DATA IN THIS EXERCISE:
*****

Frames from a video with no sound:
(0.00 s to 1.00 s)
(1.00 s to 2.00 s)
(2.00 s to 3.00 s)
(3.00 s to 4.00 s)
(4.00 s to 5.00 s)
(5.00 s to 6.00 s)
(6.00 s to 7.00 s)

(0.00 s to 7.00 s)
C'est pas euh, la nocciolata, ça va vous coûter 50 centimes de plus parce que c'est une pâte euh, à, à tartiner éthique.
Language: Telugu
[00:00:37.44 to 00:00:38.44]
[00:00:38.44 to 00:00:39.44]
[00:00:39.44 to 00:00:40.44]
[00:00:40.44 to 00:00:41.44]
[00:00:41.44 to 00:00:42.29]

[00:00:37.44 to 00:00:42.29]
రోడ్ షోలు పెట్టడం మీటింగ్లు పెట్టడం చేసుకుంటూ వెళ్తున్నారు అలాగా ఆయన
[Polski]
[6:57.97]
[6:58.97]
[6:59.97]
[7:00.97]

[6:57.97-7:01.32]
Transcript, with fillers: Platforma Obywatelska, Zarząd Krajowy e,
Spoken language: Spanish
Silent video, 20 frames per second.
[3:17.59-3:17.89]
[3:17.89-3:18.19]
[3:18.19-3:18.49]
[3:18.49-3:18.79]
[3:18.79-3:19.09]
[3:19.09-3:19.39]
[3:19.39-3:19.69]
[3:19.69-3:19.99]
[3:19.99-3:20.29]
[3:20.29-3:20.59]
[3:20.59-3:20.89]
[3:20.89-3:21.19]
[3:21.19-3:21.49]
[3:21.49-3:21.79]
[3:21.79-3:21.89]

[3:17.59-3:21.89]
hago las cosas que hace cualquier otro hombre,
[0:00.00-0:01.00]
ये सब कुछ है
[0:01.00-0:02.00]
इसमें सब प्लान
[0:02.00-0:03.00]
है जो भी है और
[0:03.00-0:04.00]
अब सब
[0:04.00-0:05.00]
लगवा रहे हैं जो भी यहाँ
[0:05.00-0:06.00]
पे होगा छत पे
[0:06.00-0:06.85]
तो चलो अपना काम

*****

Every line above that holds the word "video" is to be found and copied.

Frames from a video with no sound:
Silent video, 20 frames per second.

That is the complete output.